Gli suonò il telefono. «Scusa un attimo.» Scambiò due parole con il direttore del dipartimento, poi riagganciò. «Il resto come va, Kate? Come stai gestendo il suicidio di Nikki?»

«Bene, direi.» Fece spallucce. «A essere onesta, avere una distrazione è una buona cosa.»
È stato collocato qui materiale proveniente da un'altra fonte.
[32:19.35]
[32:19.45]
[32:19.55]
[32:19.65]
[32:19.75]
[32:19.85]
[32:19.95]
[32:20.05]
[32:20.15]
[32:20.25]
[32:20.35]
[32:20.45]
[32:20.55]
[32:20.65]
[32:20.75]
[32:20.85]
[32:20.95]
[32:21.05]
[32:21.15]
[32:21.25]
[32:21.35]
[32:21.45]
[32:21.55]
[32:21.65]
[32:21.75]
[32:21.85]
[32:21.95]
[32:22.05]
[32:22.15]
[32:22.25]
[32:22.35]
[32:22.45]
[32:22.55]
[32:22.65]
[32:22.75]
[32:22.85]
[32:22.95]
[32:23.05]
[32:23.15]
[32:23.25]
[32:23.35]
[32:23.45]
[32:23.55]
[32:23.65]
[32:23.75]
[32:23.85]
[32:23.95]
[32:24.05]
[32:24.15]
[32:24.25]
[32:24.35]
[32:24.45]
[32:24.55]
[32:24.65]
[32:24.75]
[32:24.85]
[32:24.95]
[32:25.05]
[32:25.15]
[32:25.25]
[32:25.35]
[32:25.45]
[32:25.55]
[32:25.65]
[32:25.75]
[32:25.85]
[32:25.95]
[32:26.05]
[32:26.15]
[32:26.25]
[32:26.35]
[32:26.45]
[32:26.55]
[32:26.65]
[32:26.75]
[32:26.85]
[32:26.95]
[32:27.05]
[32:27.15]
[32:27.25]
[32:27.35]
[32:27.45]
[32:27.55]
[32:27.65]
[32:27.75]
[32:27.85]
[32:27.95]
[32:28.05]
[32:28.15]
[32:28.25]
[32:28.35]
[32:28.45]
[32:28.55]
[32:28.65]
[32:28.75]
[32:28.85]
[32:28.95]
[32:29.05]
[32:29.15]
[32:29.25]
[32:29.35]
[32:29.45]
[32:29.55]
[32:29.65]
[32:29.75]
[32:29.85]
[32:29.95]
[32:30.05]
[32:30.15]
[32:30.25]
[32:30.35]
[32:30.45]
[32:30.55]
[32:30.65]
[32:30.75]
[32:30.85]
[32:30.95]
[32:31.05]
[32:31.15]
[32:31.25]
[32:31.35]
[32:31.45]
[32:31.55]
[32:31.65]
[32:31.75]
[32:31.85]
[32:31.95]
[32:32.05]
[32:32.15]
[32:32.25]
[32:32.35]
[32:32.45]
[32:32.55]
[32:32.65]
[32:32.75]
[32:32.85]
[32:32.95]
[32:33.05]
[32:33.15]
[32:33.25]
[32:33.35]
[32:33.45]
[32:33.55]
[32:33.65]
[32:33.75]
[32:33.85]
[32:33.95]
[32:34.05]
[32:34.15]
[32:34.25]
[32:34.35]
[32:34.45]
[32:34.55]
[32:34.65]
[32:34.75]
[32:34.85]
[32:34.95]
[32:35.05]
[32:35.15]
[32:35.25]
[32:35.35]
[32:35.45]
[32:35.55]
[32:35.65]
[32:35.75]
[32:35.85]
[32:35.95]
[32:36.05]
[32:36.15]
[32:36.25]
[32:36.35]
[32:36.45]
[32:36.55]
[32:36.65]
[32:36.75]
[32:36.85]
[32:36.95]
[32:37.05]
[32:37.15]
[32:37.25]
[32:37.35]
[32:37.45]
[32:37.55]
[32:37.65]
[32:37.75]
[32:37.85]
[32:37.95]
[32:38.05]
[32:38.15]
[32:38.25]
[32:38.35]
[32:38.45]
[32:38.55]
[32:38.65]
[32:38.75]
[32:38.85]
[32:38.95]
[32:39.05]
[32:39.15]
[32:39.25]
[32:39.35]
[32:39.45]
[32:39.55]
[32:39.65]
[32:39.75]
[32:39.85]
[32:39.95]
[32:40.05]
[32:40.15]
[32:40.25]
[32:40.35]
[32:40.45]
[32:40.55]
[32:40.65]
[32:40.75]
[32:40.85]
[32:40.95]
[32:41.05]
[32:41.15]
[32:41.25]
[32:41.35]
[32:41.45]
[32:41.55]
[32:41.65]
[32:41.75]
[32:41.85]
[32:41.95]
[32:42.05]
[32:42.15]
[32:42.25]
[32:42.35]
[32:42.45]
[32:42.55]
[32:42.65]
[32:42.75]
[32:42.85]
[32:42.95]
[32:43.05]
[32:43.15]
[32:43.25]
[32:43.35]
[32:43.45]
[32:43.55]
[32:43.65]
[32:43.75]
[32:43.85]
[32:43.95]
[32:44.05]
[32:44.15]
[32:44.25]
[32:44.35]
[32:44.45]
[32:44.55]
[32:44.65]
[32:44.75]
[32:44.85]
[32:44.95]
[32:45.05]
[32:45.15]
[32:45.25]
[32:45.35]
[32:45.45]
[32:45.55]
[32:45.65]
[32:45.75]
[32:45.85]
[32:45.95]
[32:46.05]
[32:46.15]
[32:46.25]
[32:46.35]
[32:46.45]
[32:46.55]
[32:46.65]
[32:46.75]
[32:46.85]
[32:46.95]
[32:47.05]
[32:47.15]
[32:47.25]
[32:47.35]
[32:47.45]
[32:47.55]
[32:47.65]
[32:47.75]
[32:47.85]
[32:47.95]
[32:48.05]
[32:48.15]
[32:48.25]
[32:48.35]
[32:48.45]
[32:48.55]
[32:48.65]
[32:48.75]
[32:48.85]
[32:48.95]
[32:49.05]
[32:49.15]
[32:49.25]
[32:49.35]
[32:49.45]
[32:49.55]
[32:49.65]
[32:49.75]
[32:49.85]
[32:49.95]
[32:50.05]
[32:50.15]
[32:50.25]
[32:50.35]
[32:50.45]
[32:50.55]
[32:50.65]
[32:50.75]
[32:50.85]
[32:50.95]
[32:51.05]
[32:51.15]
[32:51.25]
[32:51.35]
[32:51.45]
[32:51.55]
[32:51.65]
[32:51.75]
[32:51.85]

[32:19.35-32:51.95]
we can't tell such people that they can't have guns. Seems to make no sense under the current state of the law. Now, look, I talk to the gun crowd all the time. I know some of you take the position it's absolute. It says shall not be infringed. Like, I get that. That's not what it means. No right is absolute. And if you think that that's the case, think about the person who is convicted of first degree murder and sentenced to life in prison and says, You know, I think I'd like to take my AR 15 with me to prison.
Lui annuì. Aspettò che continuasse.

Kate parlò a ruota libera. «Voglio dire, me la sto cavando. Però sto mettendo in dubbio tutto quello che ho fatto negli ultimi due anni. Quanti altri sbagli avrò commesso? Quanti altri miei pazienti si suicideranno? Mi sto lasciando sfuggire tutti i segnali? Devo ammettere che questo imprevisto ha demolito la mia fiducia in me stessa.»

«Ti racconto una storia», disse Ira. «Dieci anni fa un tizio, un uomo di grande successo, ingoiò un’overdose di sonniferi. Aveva tutto, denaro, una bella famiglia, un lavoro di prestigio... ma era depresso. Lo presi come paziente e dopo qualche anno di psicoterapia migliorò. Non aveva più tendenze suicide. Riprese a esercitare l’avvocatura ad alti livelli. Tornò con la moglie da cui si era separato. Io ero al settimo cielo. Ma poi un giorno, indovina cos’è successo?»

«Si è suicidato?»

«No. Arresto cardiaco. Ironia della sorte, eh? Ero riuscito a salvargli la vita contro ogni previsione, ma è morto lo stesso. Perché? Perché siamo umani anche noi, Kate. Non siamo degli dei. Tutt’altro.»

Si accigliò. «Suppongo che tu gestisca le ironie della vita meglio di me.»

«Il fatto è che non possiamo controllare il destino dei nostri pazienti. Possiamo solo mostrare loro la strada nelle tenebre. Quando va bene.»

«Siamo delle torce, praticamente.»

Lui rise. «Sì, può darsi.»

Ripensò alla risata allegra di Savannah quella calda sera d’estate di sedici anni prima, quando Kate le aveva dato una torcia per trovare la strada. Invece la sorella si era persa per sempre.

Prima di seppellirla viva in giardino, Henry Blackwood le aveva rasato la testa, persino le sopracciglia. La polizia non aveva mai trovato i suoi capelli. Era una delle tante domande che ancora ossessionavano Kate: dov’erano i capelli biondi di Savannah?